DeerPrompt is an AI context engineering develop assistant.
Features
🤖 AI Chat Assistant
Intelligent dialogue system based on large language models
Support for multiple mainstream AI model integrations
Real-time response with smooth conversation experience
🛠️ Development Tool Integration
Direct debugging of prompt files in project engineering: Seamlessly integrated into your development workflow, supporting direct editing and debugging of prompt files within projects
Multi-turn conversation debugging support: Provides complete conversation history management, supporting debugging and optimization of multi-turn conversations
Custom model integration configuration support: Flexible configuration of various AI model parameters, supporting custom model integration and configuration management
🔧 Advanced Feature Support
Tools Support: Integrated rich toolset, supporting function calls and external API integration
MCP (Model Context Protocol) Support: Standardized model context protocol, ensuring compatibility with various AI services
Multi-modal Support: Support for sending and receiving image messages, enhancing multi-modal interaction capabilities
DeerPrompt supports flexible configuration of any OpenAI-compatible API providers, enabling seamless integration with various AI services. You can configure custom providers by specifying the base URL, API key, and optional headers/query parameters. The extension supports personalized model configurations including temperature, top-p, max tokens, reasoning effort, response format, and tool calls. Built-in presets are available for popular providers like OpenAI, Anthropic, DeepSeek, OpenRouter, Hugging Face, VolcEngine, and Aliyun, while custom providers can be easily added through the configuration interface.
MCP Configuration
Call local tools via mcp
Convert langchain's tool to FastMCP's tool using the to_fastmcp method provided by langchain_mcp_adapters.
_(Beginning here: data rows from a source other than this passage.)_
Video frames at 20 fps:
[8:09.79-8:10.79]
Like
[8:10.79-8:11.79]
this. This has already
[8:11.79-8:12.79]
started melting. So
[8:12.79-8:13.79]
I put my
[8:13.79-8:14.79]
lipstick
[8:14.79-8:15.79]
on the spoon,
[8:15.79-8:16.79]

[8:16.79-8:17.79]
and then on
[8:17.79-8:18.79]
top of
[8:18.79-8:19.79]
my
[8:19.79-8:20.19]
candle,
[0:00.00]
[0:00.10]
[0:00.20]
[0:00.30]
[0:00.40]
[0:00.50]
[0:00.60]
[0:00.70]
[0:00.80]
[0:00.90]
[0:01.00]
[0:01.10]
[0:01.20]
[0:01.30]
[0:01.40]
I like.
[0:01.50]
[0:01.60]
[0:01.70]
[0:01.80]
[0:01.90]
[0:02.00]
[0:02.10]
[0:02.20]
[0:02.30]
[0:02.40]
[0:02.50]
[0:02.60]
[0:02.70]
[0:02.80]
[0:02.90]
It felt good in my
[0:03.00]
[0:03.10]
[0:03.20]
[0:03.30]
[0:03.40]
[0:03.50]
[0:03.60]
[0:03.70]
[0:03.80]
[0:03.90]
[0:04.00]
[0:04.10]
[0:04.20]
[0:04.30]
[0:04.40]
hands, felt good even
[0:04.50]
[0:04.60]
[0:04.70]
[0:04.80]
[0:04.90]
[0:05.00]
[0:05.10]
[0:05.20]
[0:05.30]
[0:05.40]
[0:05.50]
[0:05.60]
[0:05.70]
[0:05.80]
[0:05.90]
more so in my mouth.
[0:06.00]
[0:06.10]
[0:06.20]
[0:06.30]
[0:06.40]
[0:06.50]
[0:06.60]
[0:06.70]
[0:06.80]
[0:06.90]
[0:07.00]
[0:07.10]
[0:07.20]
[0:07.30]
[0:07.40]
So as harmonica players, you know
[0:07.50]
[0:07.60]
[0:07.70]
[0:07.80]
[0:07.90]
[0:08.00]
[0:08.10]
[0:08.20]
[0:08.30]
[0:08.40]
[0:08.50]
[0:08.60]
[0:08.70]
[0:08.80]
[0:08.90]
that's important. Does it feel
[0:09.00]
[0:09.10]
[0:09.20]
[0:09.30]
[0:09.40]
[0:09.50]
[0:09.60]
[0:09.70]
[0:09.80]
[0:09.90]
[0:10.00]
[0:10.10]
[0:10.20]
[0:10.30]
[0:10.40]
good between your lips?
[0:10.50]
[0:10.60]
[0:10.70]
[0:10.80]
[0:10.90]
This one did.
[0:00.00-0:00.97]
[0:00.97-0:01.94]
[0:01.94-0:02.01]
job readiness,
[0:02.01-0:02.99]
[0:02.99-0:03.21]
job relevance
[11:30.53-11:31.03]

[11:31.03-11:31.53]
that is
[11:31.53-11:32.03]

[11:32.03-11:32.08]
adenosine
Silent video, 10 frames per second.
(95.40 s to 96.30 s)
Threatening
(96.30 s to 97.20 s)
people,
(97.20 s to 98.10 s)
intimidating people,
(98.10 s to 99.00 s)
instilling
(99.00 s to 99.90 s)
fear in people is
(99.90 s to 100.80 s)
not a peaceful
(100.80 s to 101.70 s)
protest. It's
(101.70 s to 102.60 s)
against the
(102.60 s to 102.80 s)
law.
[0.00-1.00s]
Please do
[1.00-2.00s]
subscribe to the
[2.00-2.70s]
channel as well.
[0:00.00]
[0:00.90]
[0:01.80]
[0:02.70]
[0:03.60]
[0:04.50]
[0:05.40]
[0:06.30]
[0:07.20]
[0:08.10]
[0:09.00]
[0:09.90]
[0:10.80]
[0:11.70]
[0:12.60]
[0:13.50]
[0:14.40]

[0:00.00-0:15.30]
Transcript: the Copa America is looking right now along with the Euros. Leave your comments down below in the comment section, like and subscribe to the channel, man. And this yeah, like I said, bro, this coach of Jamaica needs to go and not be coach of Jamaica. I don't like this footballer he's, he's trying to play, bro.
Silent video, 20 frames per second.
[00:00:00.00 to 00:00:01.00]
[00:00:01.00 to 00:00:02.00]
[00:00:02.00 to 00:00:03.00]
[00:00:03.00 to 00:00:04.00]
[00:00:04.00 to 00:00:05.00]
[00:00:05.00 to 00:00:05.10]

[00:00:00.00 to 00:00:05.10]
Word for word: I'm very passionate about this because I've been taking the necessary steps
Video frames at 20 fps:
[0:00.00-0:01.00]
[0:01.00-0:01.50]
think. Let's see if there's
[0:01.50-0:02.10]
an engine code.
Currently, accessing InjectState in the tool is not supported.
# tools.py
from mcp.server.fastmcp import FastMCP
from langchain_core.tools import tool
from langchain_mcp_adapters.tools import to_fastmcp
@tool(description="Say hello to the user")
def hello(name: str) -> str:
return f"Hello, {name}!"
mcp = FastMCP("Demo", tools=[to_fastmcp(hello)])
if __name__ == "__main__":
mcp.run()
Configure the MCP server using uv run tools.py command.